• Instructions for the task:
Print exactly the lines that run from the one containing "பாவகங்கள் வந்து என்ன பண்ணும் அப்படின்னா" to the final line of the data, both included, and print none of the pictures.

** Opening Information block **

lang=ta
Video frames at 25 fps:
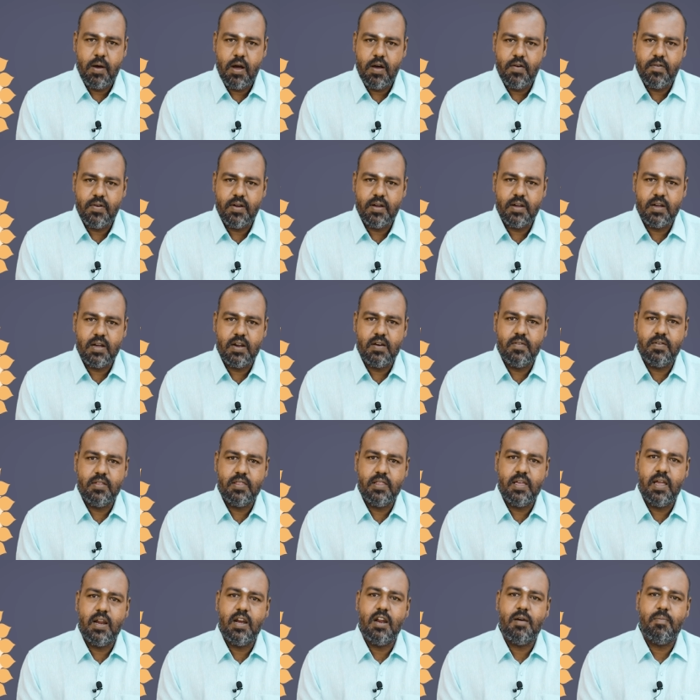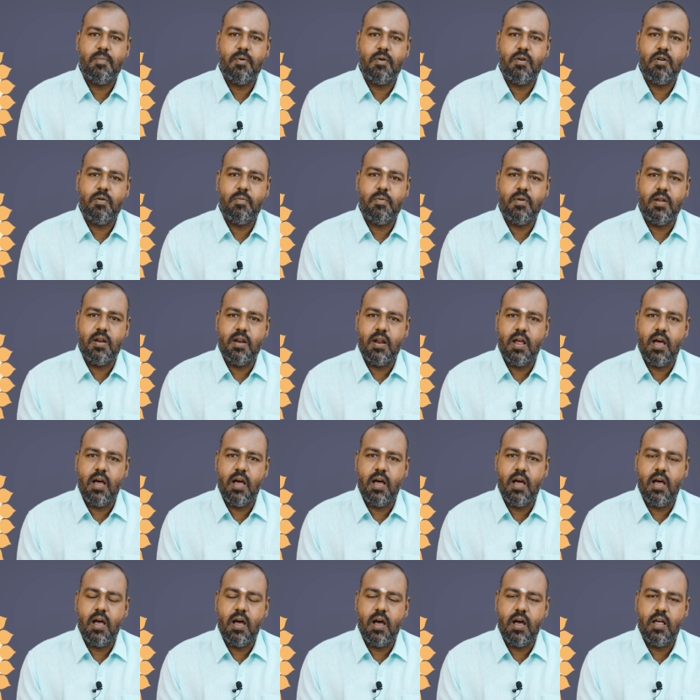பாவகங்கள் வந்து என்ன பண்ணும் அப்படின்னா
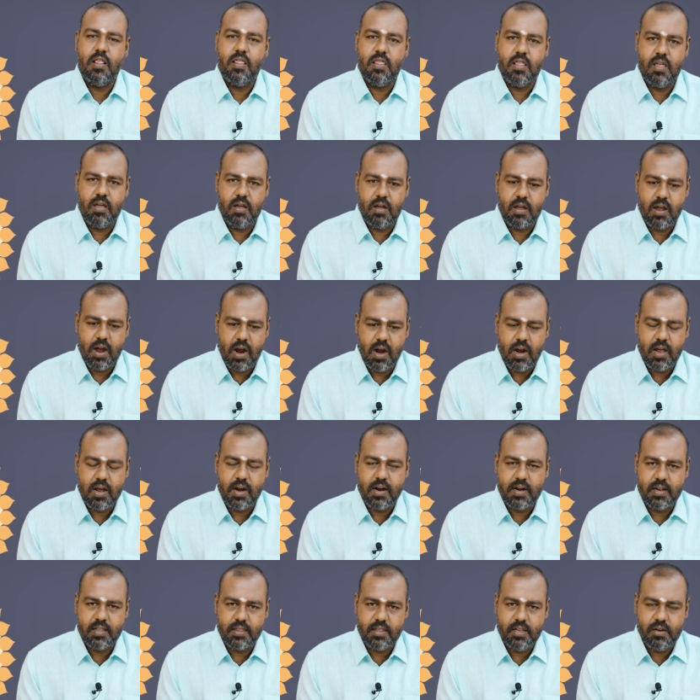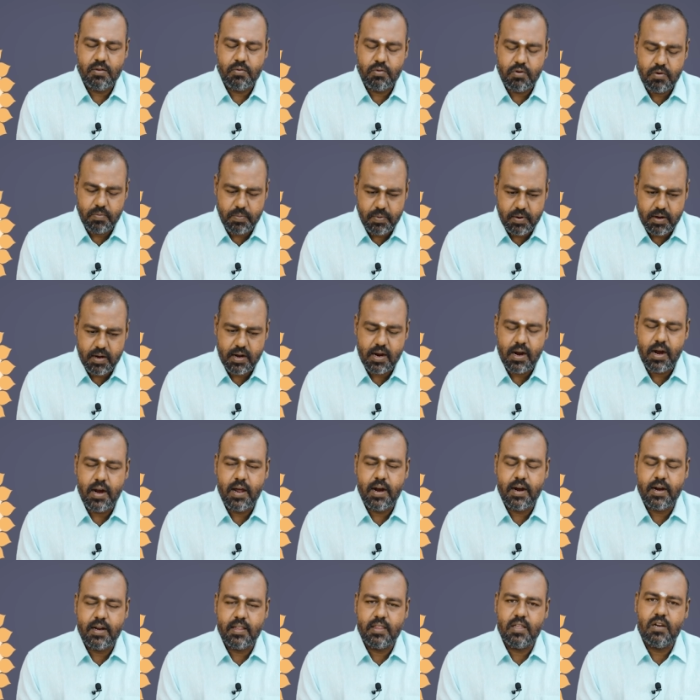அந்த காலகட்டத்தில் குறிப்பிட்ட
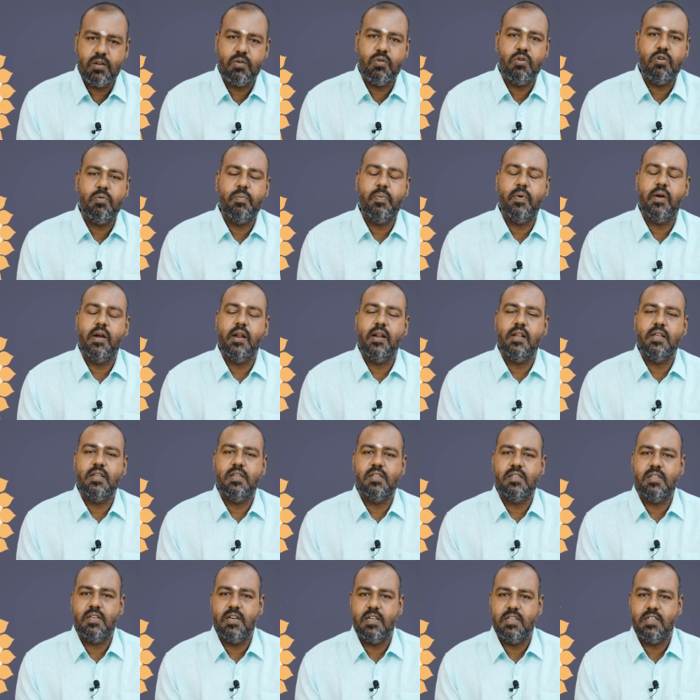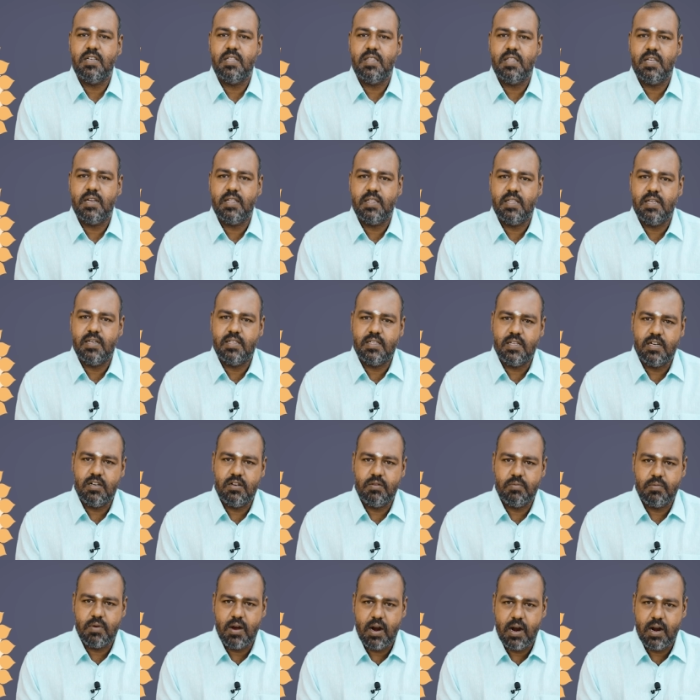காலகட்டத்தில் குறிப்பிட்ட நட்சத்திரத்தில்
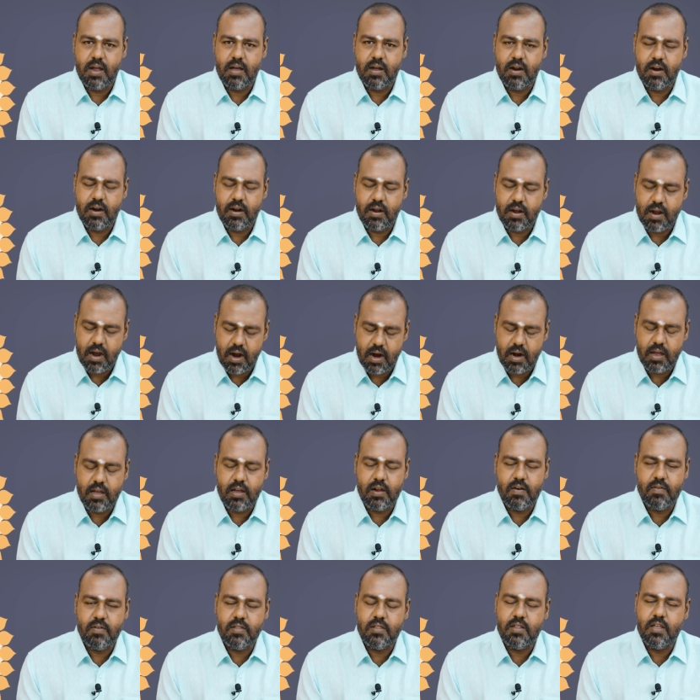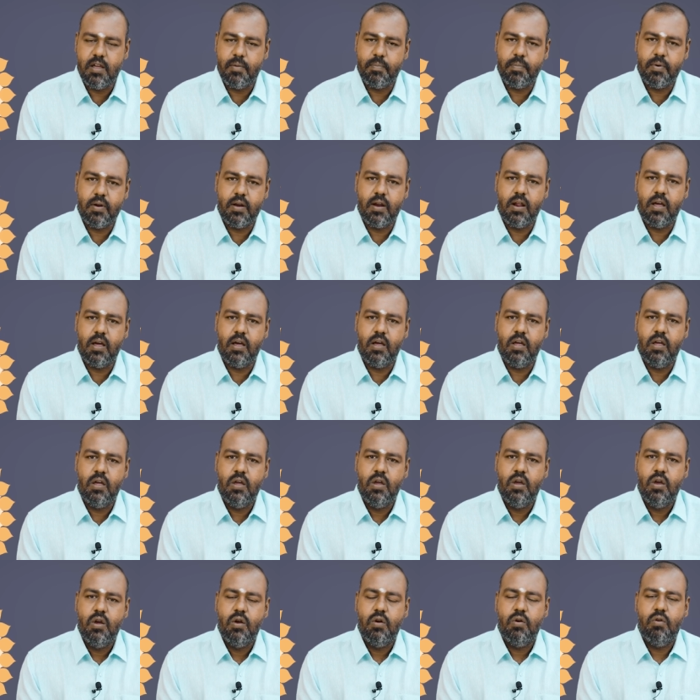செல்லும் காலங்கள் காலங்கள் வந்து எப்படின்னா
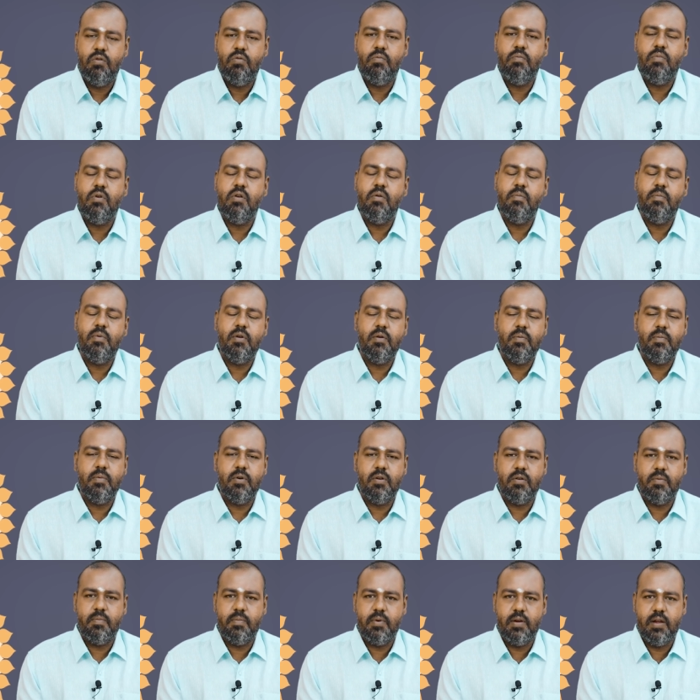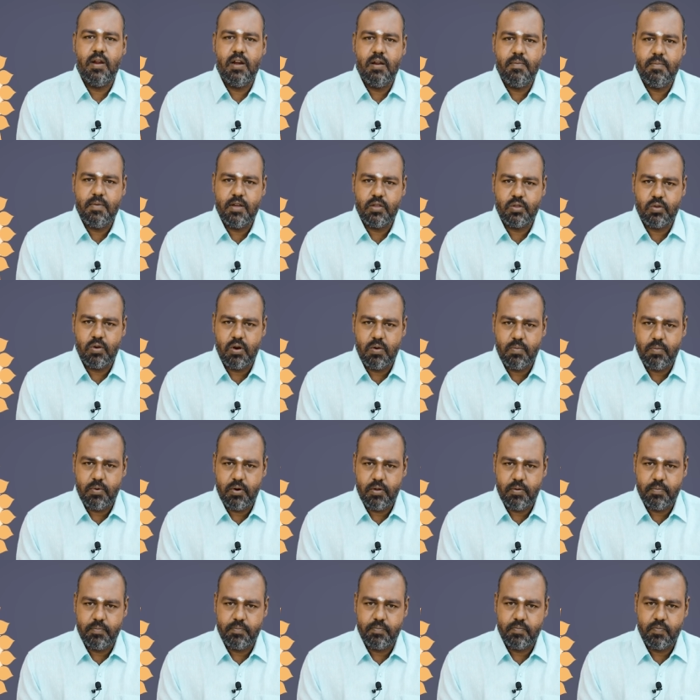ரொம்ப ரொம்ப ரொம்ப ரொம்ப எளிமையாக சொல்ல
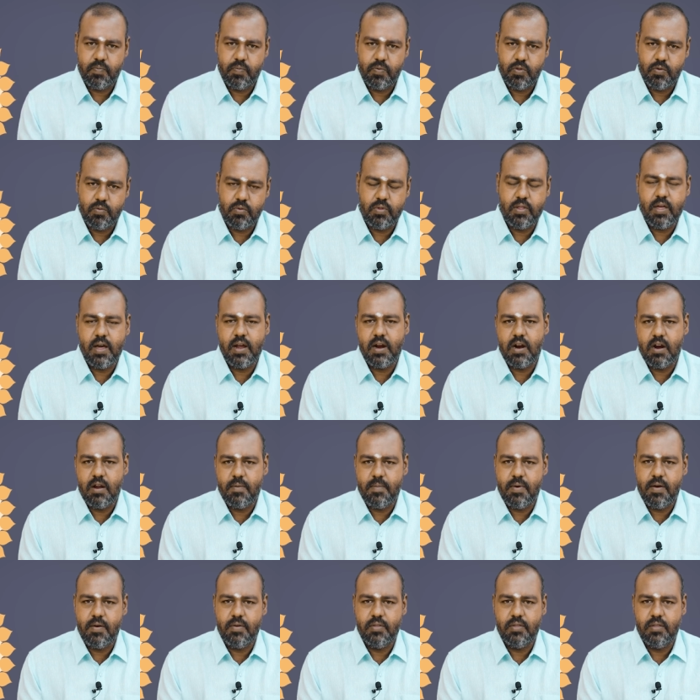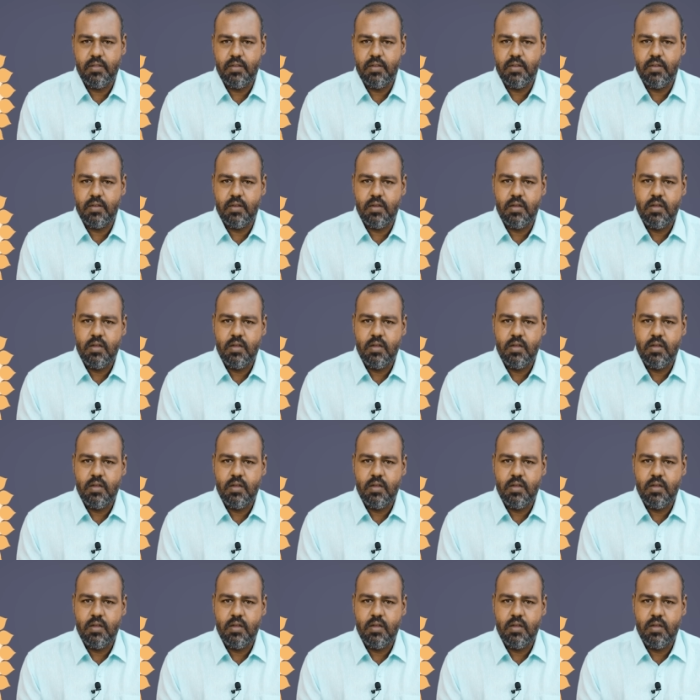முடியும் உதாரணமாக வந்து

** Closing Information block **

• Exercise result:
பாவகங்கள் வந்து என்ன பண்ணும் அப்படின்னா
அந்த காலகட்டத்தில் குறிப்பிட்ட
காலகட்டத்தில் குறிப்பிட்ட நட்சத்திரத்தில்
செல்லும் காலங்கள் காலங்கள் வந்து எப்படின்னா
ரொம்ப ரொம்ப ரொம்ப ரொம்ப எளிமையாக சொல்ல
முடியும் உதாரணமாக வந்து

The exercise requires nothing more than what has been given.